(Working data)

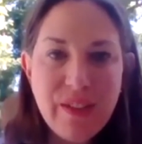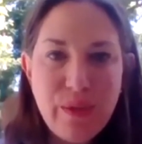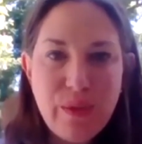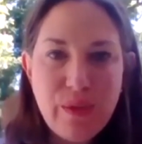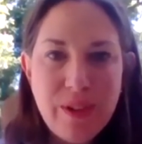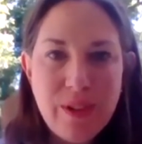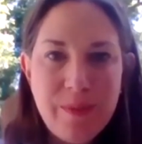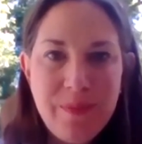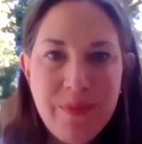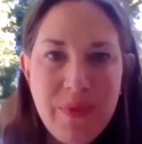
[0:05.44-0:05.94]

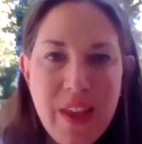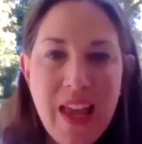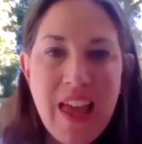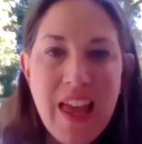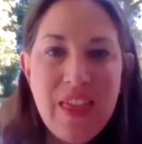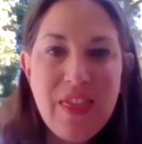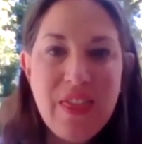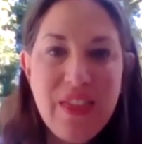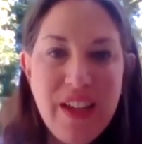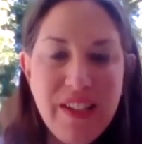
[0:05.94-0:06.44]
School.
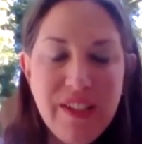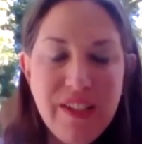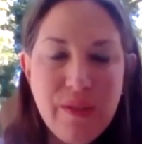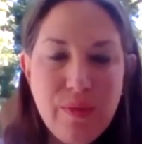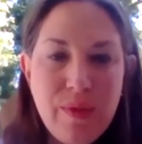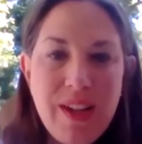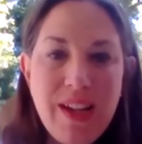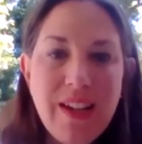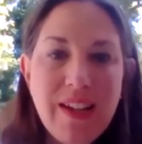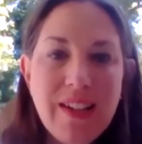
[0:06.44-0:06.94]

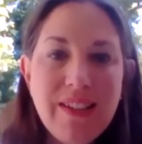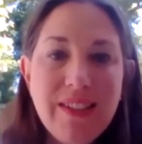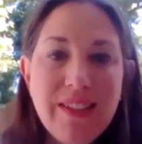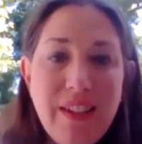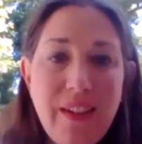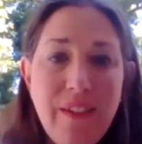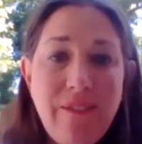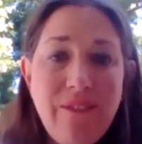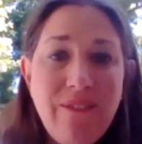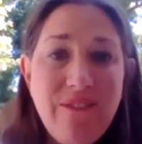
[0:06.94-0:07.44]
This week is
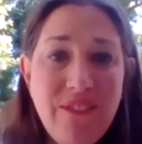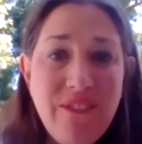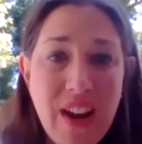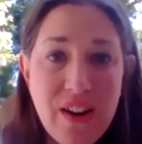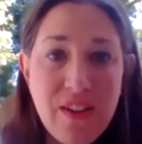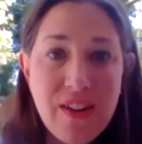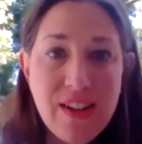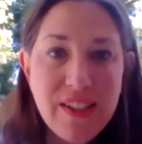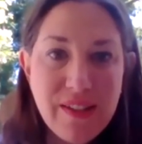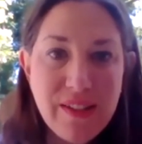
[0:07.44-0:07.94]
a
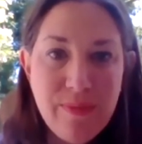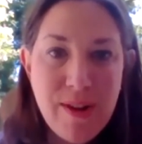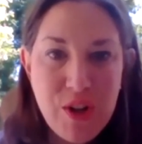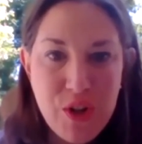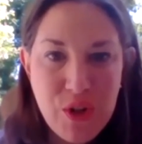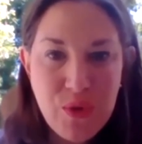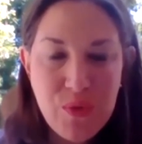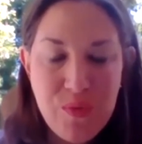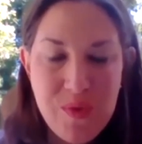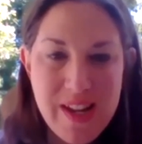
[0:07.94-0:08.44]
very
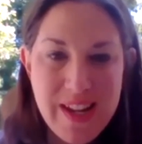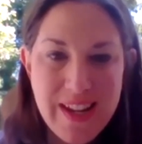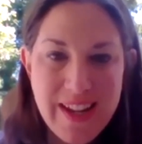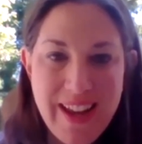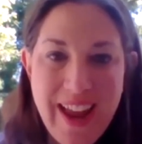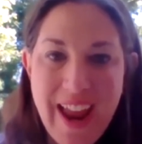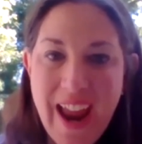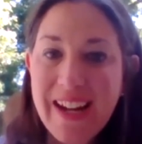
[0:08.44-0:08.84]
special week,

(End Working data)

Print the material verbatim; drop the pictures.

[0:05.44-0:05.94]

[0:05.94-0:06.44]
School.
[0:06.44-0:06.94]

[0:06.94-0:07.44]
This week is
[0:07.44-0:07.94]
a
[0:07.94-0:08.44]
very
[0:08.44-0:08.84]
special week,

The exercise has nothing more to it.